- **YOUR OBJECTIVE**: A faithful copy is required: transcribe each line below exactly, minus the pictures.

Collected data entries:

<<<<

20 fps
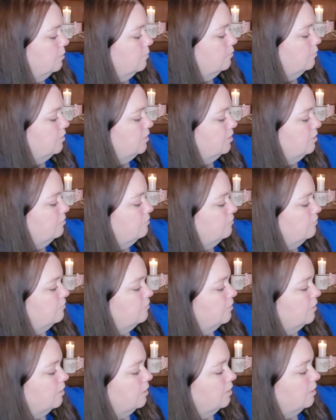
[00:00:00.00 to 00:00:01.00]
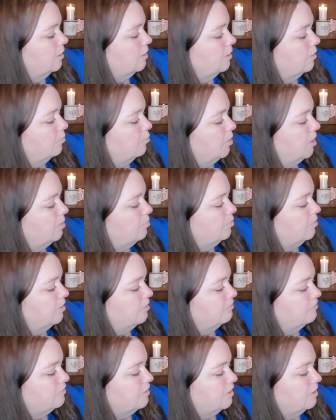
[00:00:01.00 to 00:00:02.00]
These, the Pen
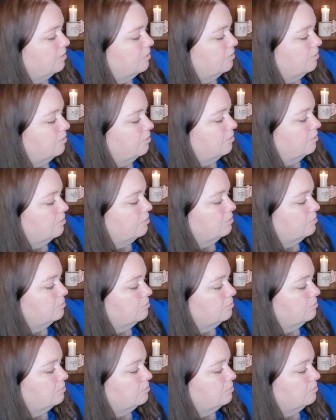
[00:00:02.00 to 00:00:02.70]
Plus Gear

>>>>

- **WRITTEN SOLUTION**:
20 fps
[00:00:00.00 to 00:00:01.00]
[00:00:01.00 to 00:00:02.00]
These, the Pen
[00:00:02.00 to 00:00:02.70]
Plus Gear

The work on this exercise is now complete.